**TRY IT**
Please repeat the records below exactly, skipping any pictures.

<<<<

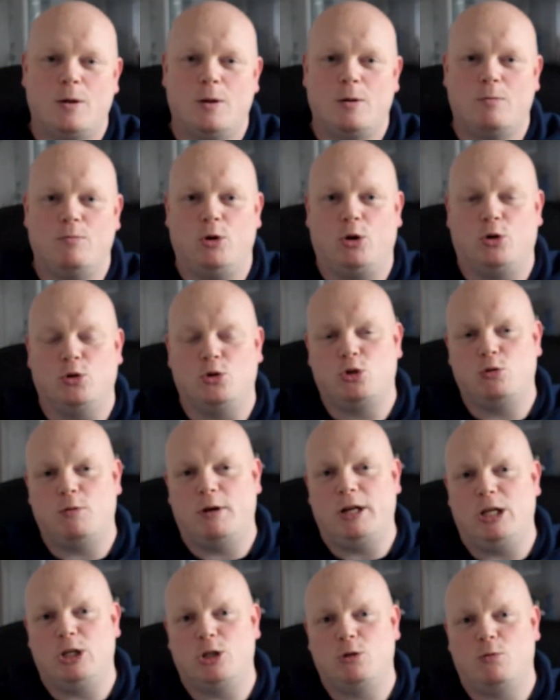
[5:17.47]
Because
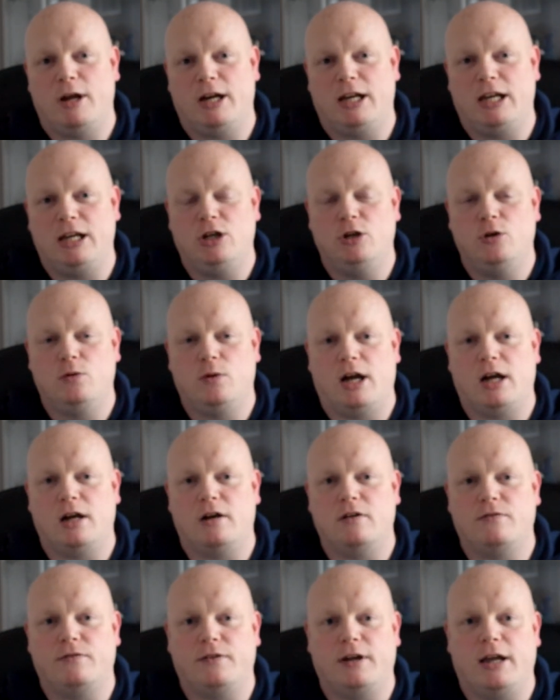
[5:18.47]
2020 you
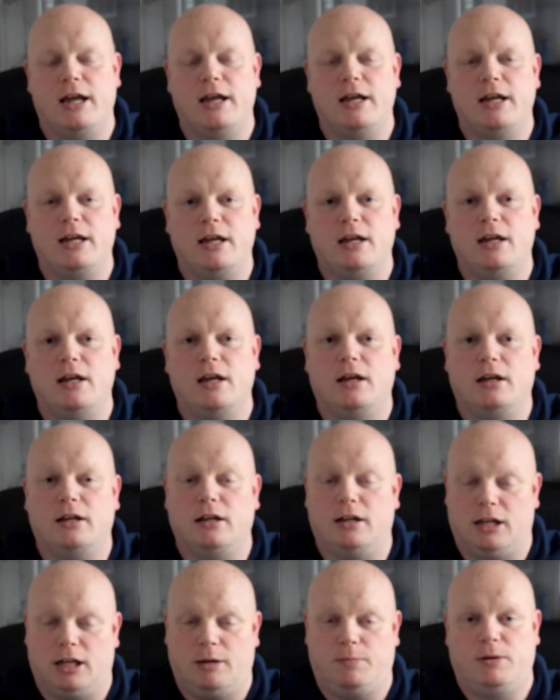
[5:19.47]
have a
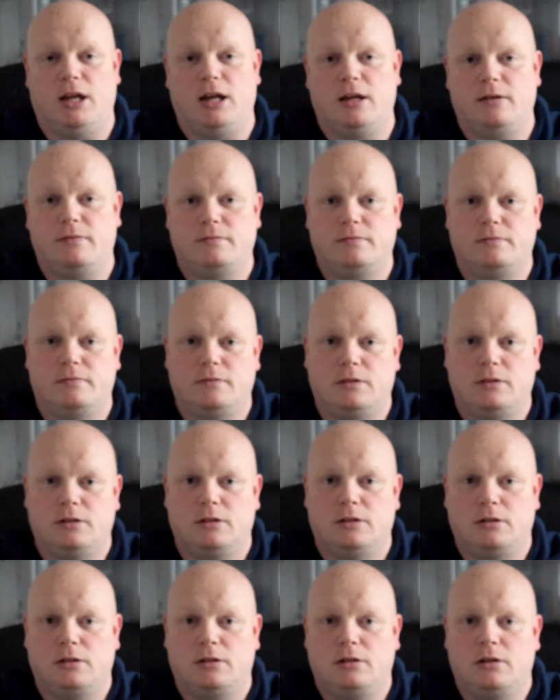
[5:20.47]
leap year,
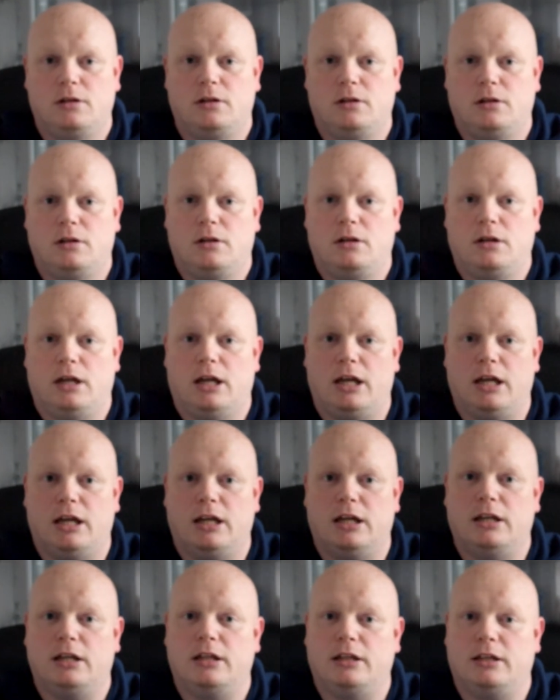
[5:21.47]

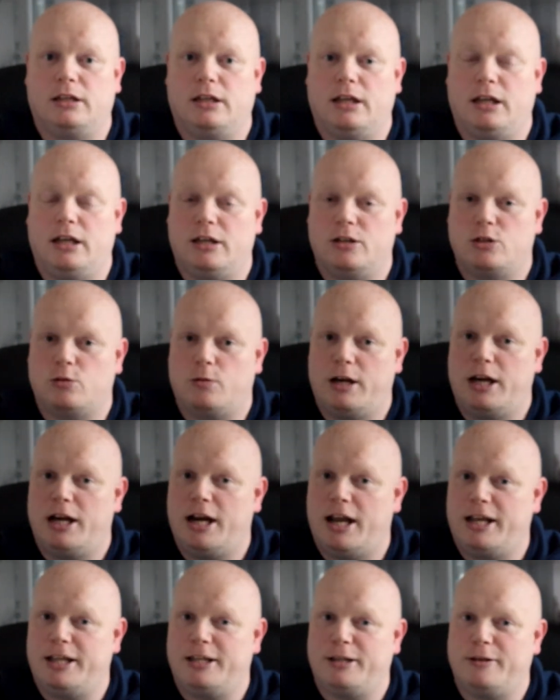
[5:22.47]
and the
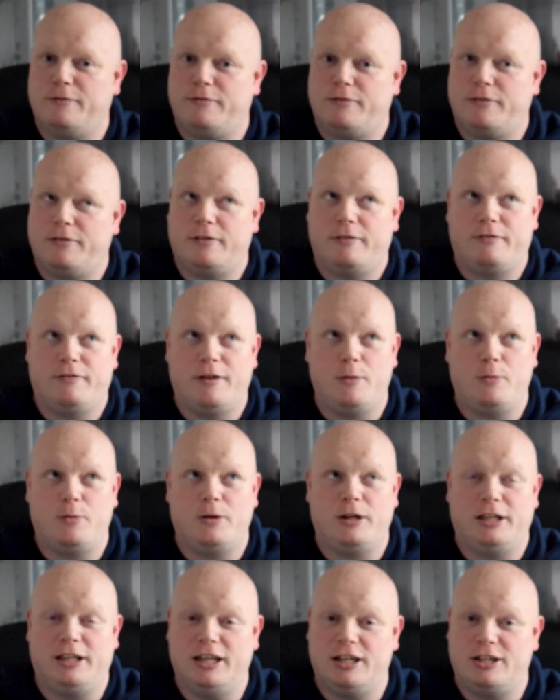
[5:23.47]
29th of February
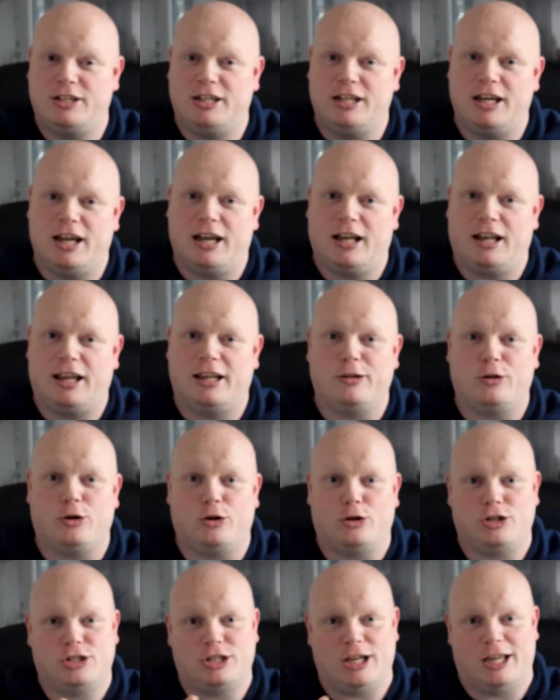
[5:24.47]
this year landed on a
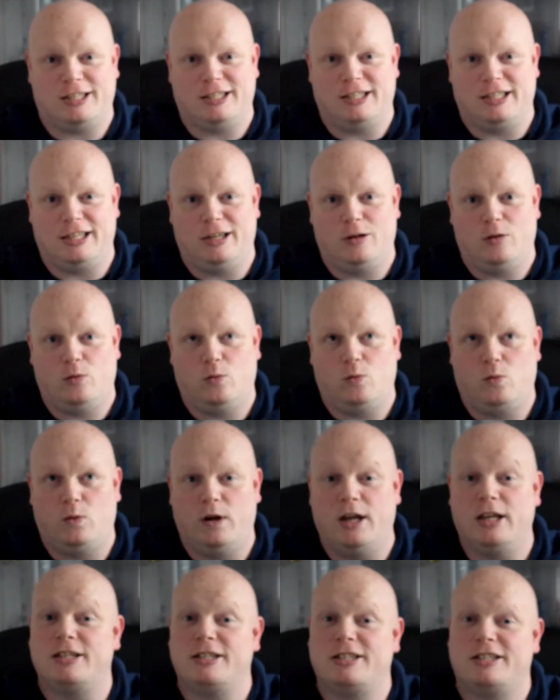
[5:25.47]
Saturday,
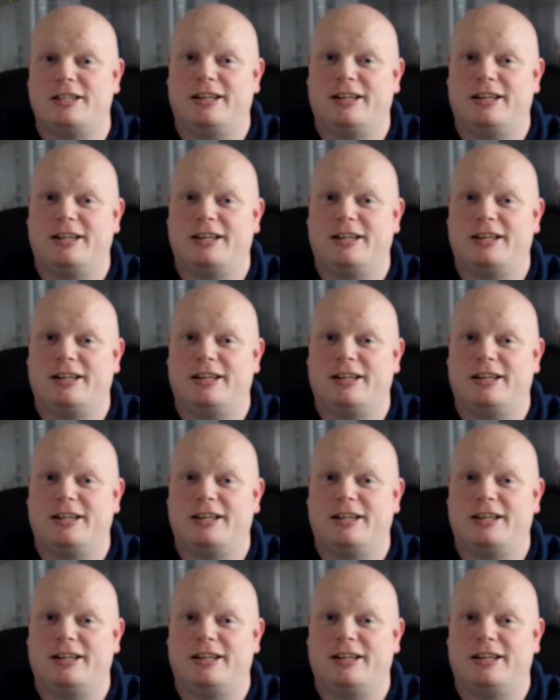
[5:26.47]
which,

>>>>

**ANSWER TO THIS PROBLEM**
[5:17.47]
Because
[5:18.47]
2020 you
[5:19.47]
have a
[5:20.47]
leap year,
[5:21.47]

[5:22.47]
and the
[5:23.47]
29th of February
[5:24.47]
this year landed on a
[5:25.47]
Saturday,
[5:26.47]
which,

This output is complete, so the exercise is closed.